→ TASK DIRECTIONS:
In the entries below, find the line with "[00:00:02.00 to 00:00:03.00]", then set it down exactly along with each line after it to the end, skipping any pictures.

--- RECORDS FOR THE TASK Enclosed Below ---

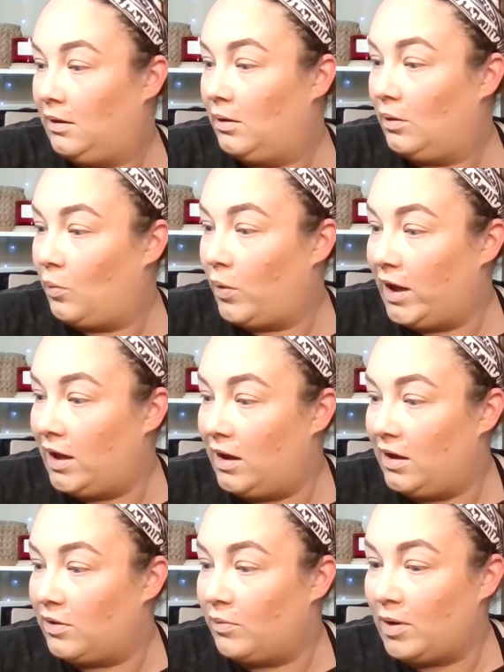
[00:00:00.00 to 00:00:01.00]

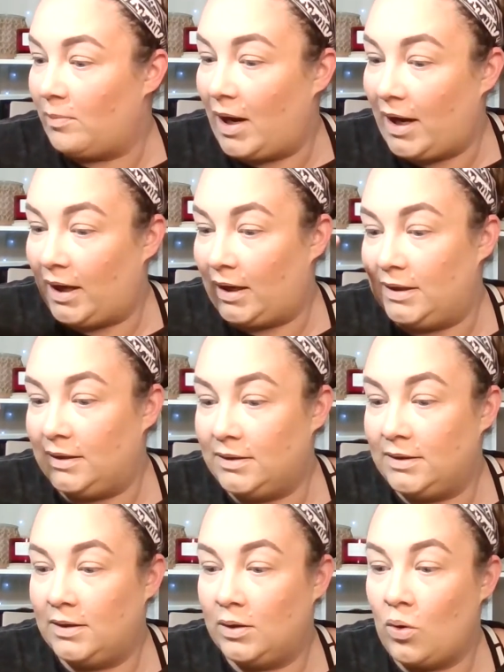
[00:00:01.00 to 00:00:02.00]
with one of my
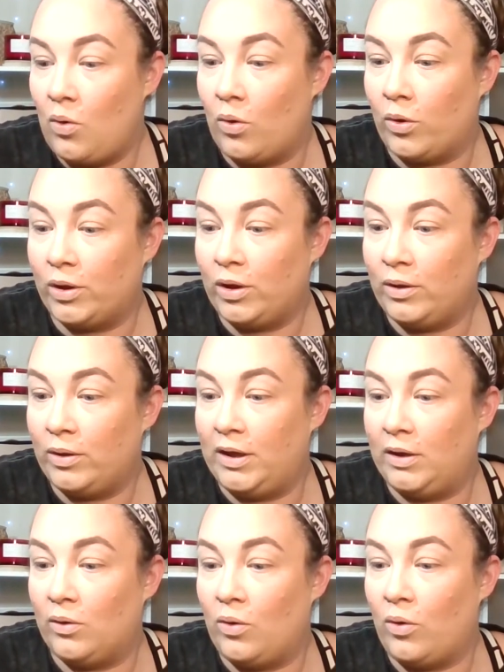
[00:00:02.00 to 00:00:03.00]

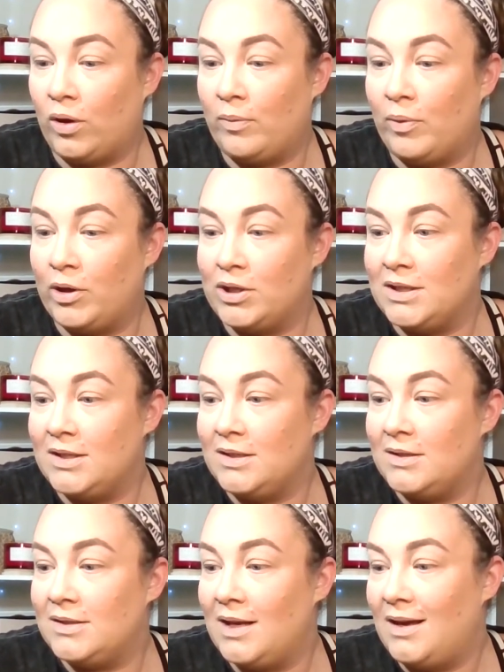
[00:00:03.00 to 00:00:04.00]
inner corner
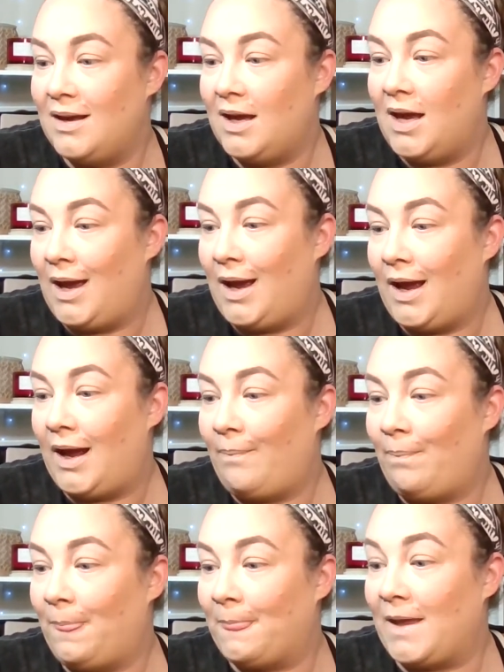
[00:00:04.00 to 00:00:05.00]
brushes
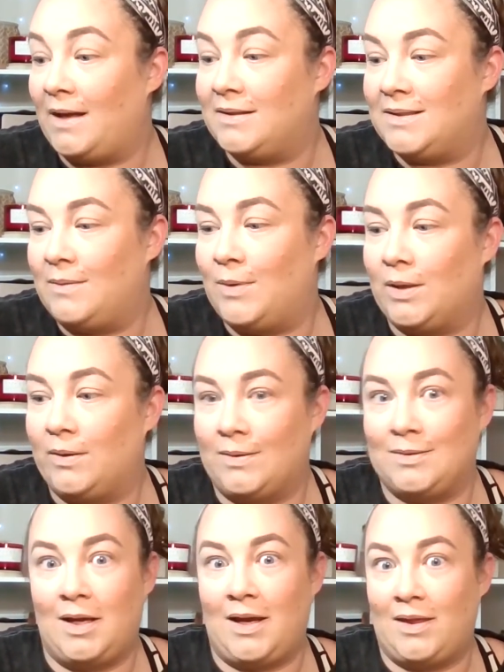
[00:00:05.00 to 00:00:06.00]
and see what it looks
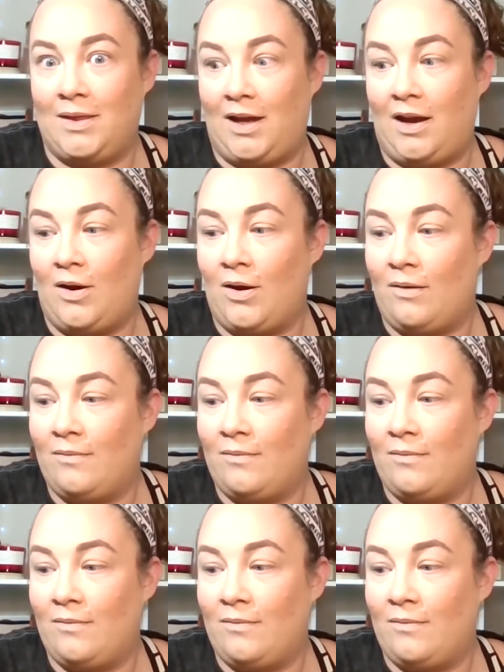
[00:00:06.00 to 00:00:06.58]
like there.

--- End of Enclosed RECORDS FOR THE TASK ---

→ WRITTEN REPLY:
[00:00:02.00 to 00:00:03.00]

[00:00:03.00 to 00:00:04.00]
inner corner
[00:00:04.00 to 00:00:05.00]
brushes
[00:00:05.00 to 00:00:06.00]
and see what it looks
[00:00:06.00 to 00:00:06.58]
like there.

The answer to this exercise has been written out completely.